I don’t know. You know what I do know? That it’s a bad idea to make cars with key-sized console drawers that slide closed on their own and blend into the dashboard like a hidden crawl space. Like, seriously, Chrysler??

Those are like special-hectic-“You Survived!” awards. Then there’s the one I earn multiple times a week, the “Out of Bed Doing Things” award. Standing there on the ice after I’ve packed my kid’s snack, checked my work phone for emergencies and driven across town as the sun’s coming up – honestly, this is when I earn my medals. It’s not when I actually compete & put on a skating dress. That part is easy, compared to the years of feeling my feet hit the floor before sunrise and getting done all the things I need to get done so I can make it to the ice rink, again, that day.
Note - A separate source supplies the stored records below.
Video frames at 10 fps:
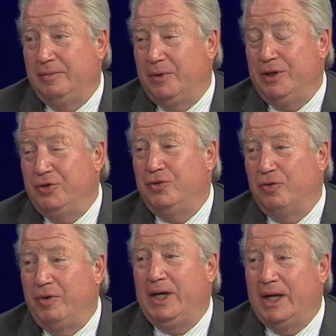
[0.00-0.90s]
when you do the
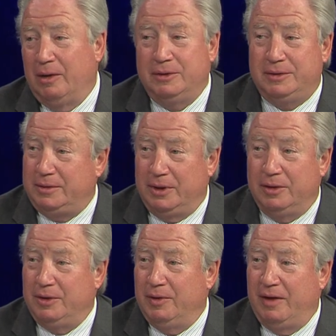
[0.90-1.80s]
recounts, you know,
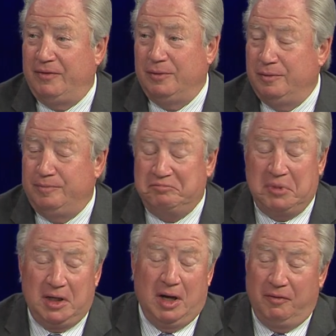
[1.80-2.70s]
you have to
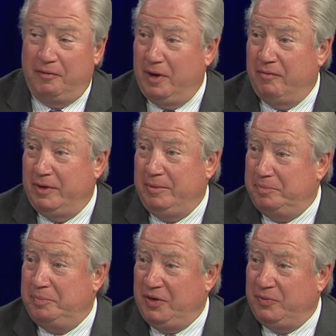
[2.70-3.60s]
account for every
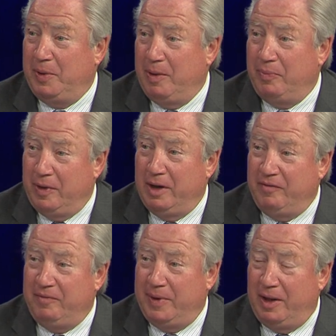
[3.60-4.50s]
piece of paper and
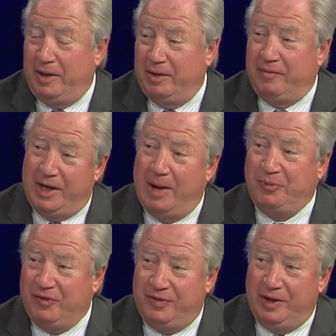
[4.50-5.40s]
every ballot, every
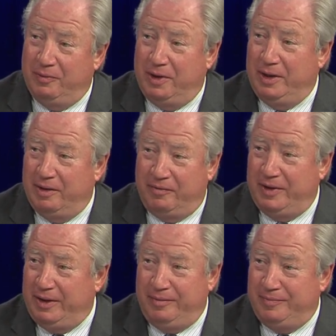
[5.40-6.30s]
absentee one,
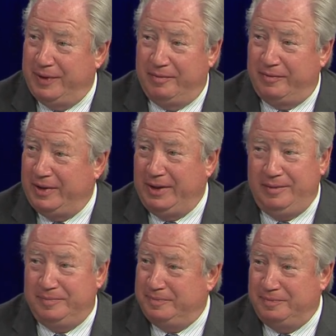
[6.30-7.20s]
every, every
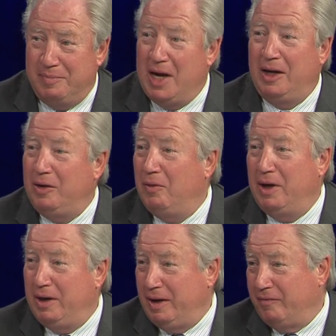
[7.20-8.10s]
mail-in
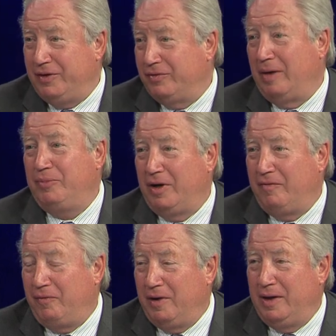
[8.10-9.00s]
one, every
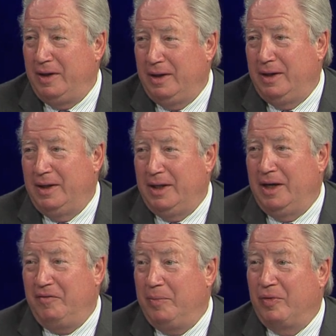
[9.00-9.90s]
dropped-off one, and
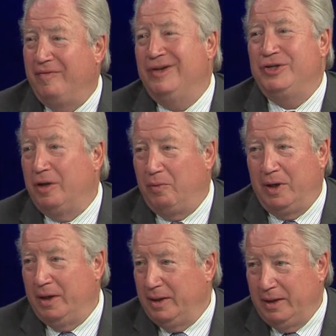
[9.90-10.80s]
every provisional
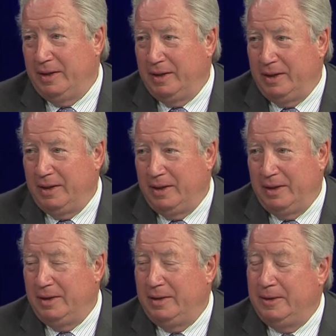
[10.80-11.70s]
one. I, I, don't
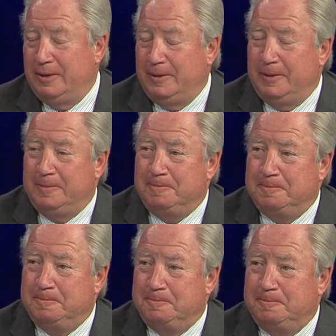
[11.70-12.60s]
know when the last
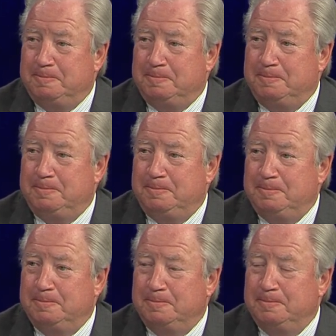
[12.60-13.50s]
time there was a recount
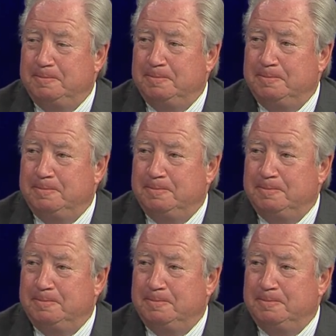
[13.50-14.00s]
for a townwide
And then, after that blessed 45 minutes is over, going back home and diving back into adulting. 

I am so not Wonder Woman. I’m Working Mom Busywoman. If you’re reading this blog, there’s a better-than-average chance that you are too – or a working dad, or working caretaker for a parent, grandparent, sibling or friend. 

Even if you don’t know me, you know dozens of parents like me. Parents who earn their chaos- and coping medals on the daily. And the thing is, we don’t really want medals. We want some grace and some space and some peace. We want love, support and some cushion, whether it’s a little more time or a little more money or a little more of whatever we need to find some ease. 

If I were a space bajillionaire I’d do lots of things, and one of them would be to axe the rocket project and channel some resources into supporting working caretakers. This would be a perfect time to confess that I’m Jeff Bezos and I’m about to change my everything. 

But – reality, it’s your fellow working mama here. And I say, love to my fellow working caretakers. I see you, I love you and I know beyond a shadow of a doubt that you are ass-kickingly amazing.